What to produce
In your copy, drop the images and return each record exactly as it stands.

[Data Boundary: Start]

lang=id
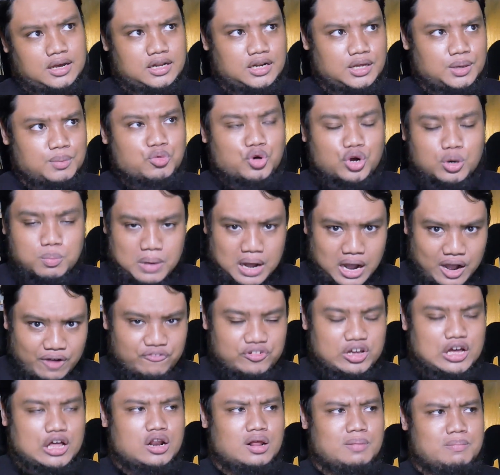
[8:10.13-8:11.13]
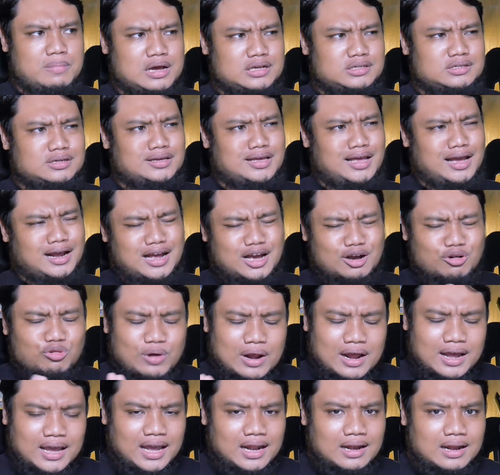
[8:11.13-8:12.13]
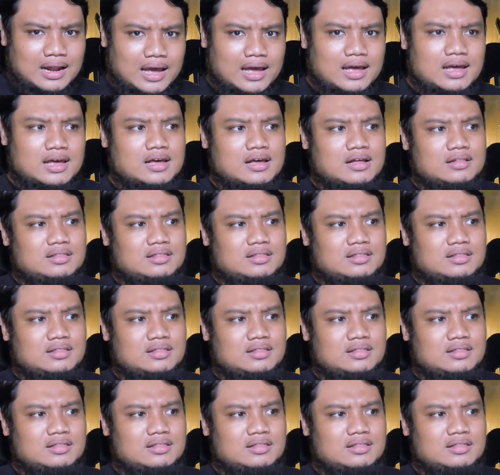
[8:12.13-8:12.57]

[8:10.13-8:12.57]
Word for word: Ini mohon maaf kalau bahasanya agak kurang enak,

[Data Boundary: End]

Worked solution
lang=id
[8:10.13-8:11.13]
[8:11.13-8:12.13]
[8:12.13-8:12.57]

[8:10.13-8:12.57]
Word for word: Ini mohon maaf kalau bahasanya agak kurang enak,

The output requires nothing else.